滅びの塔。サンダーバードさんですね。上の穴は巨大な岩が転がってくるっていう物でした。インディージョーンズネタはほとんど取り込むつもりだったんです。

産声の間。目が痛い。トリトーンの洞窟の背景をまねてみたんですがね。ムチが見えなくなってた。

かーわーいーいー。

次元回廊。ムシュマッハーさん。あの蛇まみれの中ボスです。

雄牛。ホルスタインかよ。ティアマトの11の子供ってのが俺の持ってるモンスター本に絵がなかったんで。

ラハム。今はなぜか鎧騎士になってますが。11の子供のアクションが似たような物が多くて、それならゲームとしての面白さ優先ってことで本来のモンスター設定とは別物にしたやつもいくつかいました。

こうして全体マップを仕上げ、フィールドごとにモチーフになる古代遺跡を選んで、それにあったモンスターを手元のモンスター本からチョイス、グラフィックと動きを考えて企画書に。俺としてはこれで全体の把握も問題なしと考えてましたが、2匹は「なにがなんやら」とか言い出しました。それで攻略手順とか全体構成とか図解説までしましたね。軟弱者!

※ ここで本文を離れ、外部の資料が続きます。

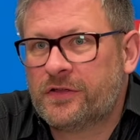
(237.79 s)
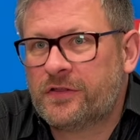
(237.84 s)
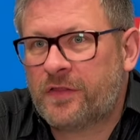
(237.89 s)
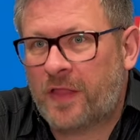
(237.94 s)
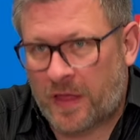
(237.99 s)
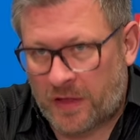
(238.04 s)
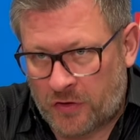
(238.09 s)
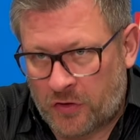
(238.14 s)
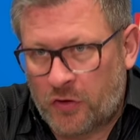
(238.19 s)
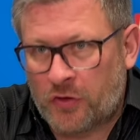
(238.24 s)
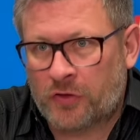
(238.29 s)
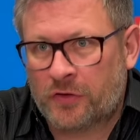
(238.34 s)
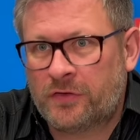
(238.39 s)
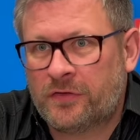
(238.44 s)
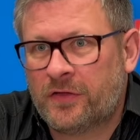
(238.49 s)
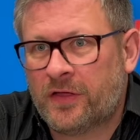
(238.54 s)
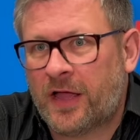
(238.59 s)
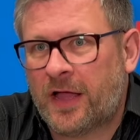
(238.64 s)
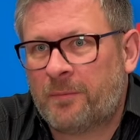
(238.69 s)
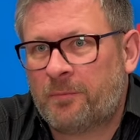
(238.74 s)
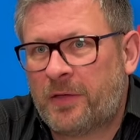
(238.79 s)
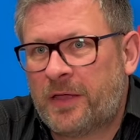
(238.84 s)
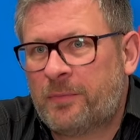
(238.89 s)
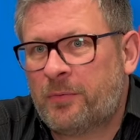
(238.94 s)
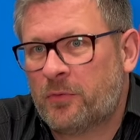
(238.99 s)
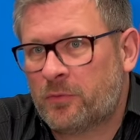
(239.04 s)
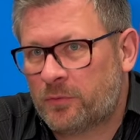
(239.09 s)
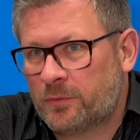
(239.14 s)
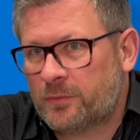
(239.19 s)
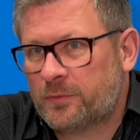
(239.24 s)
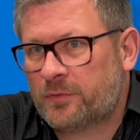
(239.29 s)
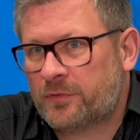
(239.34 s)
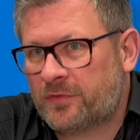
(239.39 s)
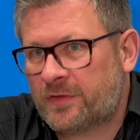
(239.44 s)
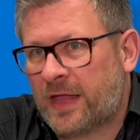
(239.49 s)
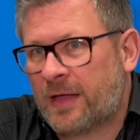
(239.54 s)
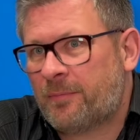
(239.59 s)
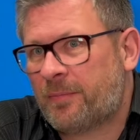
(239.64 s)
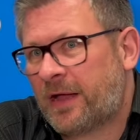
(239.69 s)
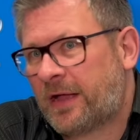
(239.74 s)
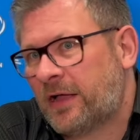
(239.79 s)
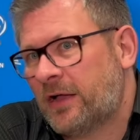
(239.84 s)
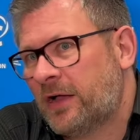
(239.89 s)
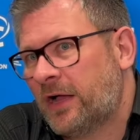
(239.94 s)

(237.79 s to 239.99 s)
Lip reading: They're good. And people stand back and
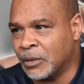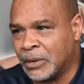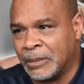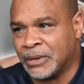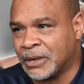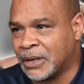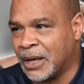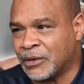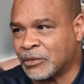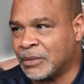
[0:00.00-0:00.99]
when I'm in the
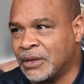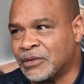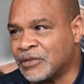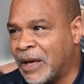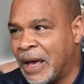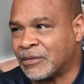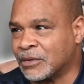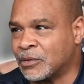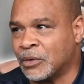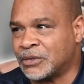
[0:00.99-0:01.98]
classroom and he's just
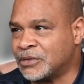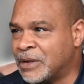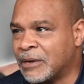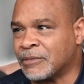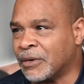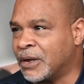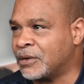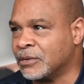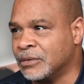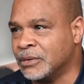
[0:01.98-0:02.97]
asking questions, not
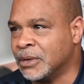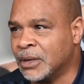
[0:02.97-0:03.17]
afraid to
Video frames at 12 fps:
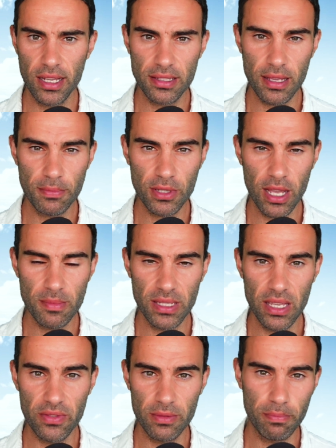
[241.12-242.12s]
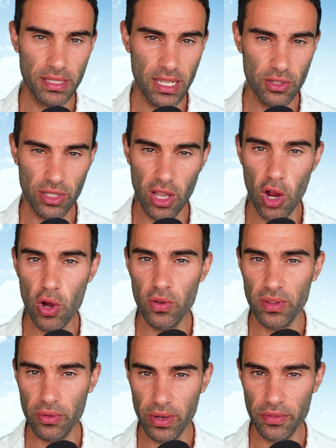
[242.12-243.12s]
sometimes even potentially
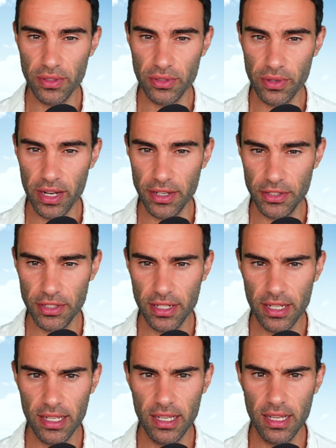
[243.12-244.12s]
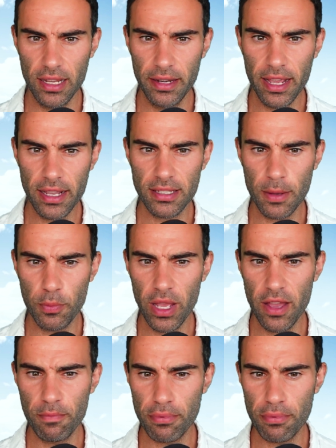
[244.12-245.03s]
over the reference range. Next up, we have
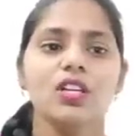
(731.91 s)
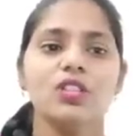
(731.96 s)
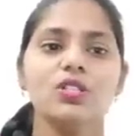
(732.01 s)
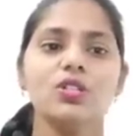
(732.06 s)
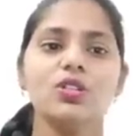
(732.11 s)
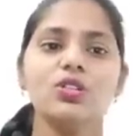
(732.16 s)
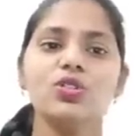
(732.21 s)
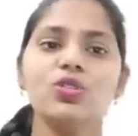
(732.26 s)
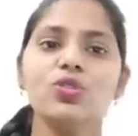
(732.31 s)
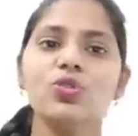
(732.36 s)

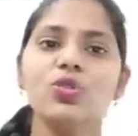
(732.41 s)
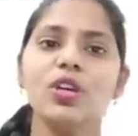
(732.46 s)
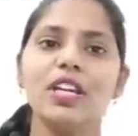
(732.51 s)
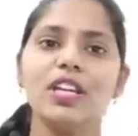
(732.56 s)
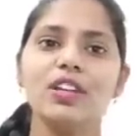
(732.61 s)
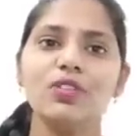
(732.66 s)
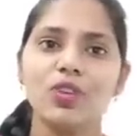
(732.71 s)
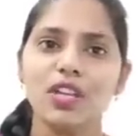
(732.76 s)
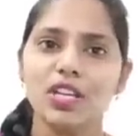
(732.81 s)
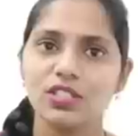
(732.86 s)
So two
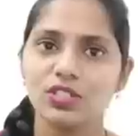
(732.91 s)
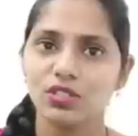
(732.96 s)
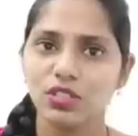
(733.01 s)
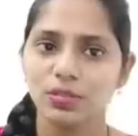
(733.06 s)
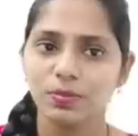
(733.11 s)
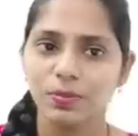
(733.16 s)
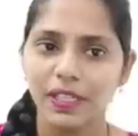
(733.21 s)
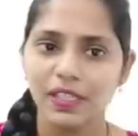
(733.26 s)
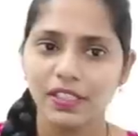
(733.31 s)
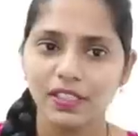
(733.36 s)
invasive
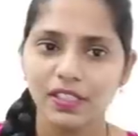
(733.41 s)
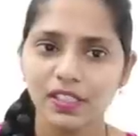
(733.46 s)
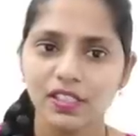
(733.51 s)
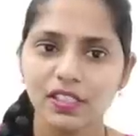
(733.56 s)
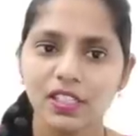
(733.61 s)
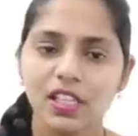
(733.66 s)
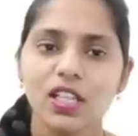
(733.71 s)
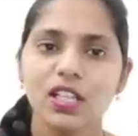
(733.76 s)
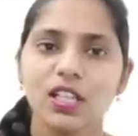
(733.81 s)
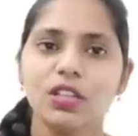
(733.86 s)

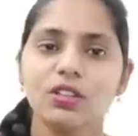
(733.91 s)
species,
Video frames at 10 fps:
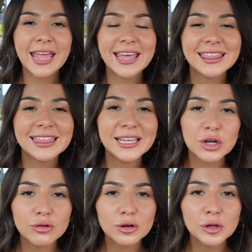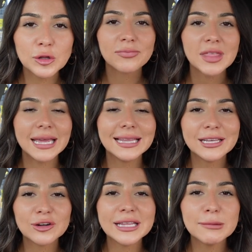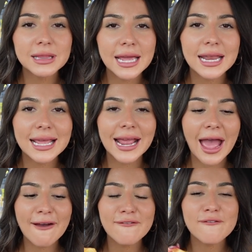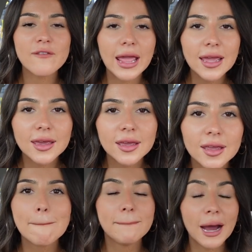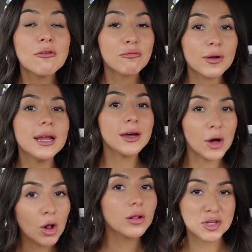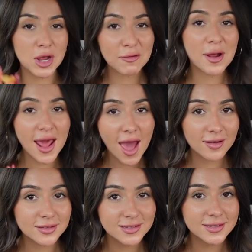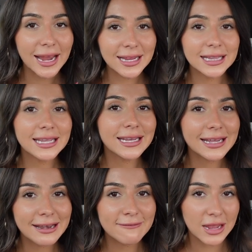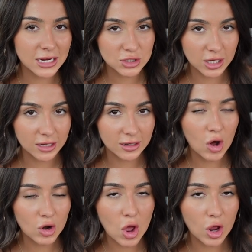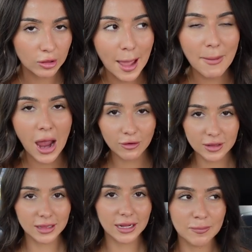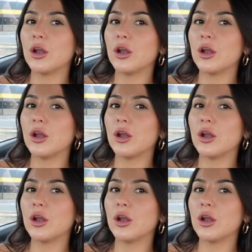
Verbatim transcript: A literal literal, they are literally planning a fake but real to everyone else alien invasion on Earth, apparently.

この頃には「データを全部テキスト記述なんてやってられっか!」という軟弱者のボスである俺が文句たれたのでLA-MULANA専用エディターを作ってもらいました。これのおかげでツクールで鍛えたパワーが発揮出来ましたね。せっかくうろうろ出来るんだからせめて曲もチェンジ出来るか試しておこうって事で仮に何も考えず3曲ぐらい作っておきました。これは今でも太陽神殿、聖母の祠、無限回廊で元気に流れております。

この後は攻略順序にそってフィールドごとに作り込んでいきます。巨人霊廟が終わったあたりだったかな?この頃にduplex長老から「歯ごたえのあるマップとは」論を伝授されました。もともと無駄な空間とかで不思議時空を作り出そうとしていた俺ですが、このレクチャーがまっこと筋の通った物で、それを聞いた以降はいかに隙間を埋めるか、いかに進行ルートをこねくり回すかを考え始めました。死滅の間とか双連迷宮とか、
「長老、今回のマップ、このようにこねくり回してみましたがいかがでしょう。」
「よい!しかしまだ足らぬ。ワシ自ら描く!」
といって迷いの門をお造りになられました。各フィールドごとにいろんなエピソードや変更がありましたが、これはまた後の機会に。

こんな感じで1年ぐらいずるるーっと進めました。細かい仕様も徐々に形になります。ドラキュラ月下を遊んだりして何が良くて何がだめとかの議論も。2段ジャンプなんかもここで決まりましたか。何か新手のアクションを仕込みたいってことで三角飛び>槍を壁にさして乗る>壁張り付きジャンプって変わっていったような。んで2003年の年末あたりかな。溶岩のボスを倒すあたりまでの謎や仕掛けは作り終えてたんですよ。正月休み使って出来た所までテストプレイしてみようかってところまで来ました。あれ?まだ続くの?

盛り上がるのであれば、もっともっと掘り返してみようと思います。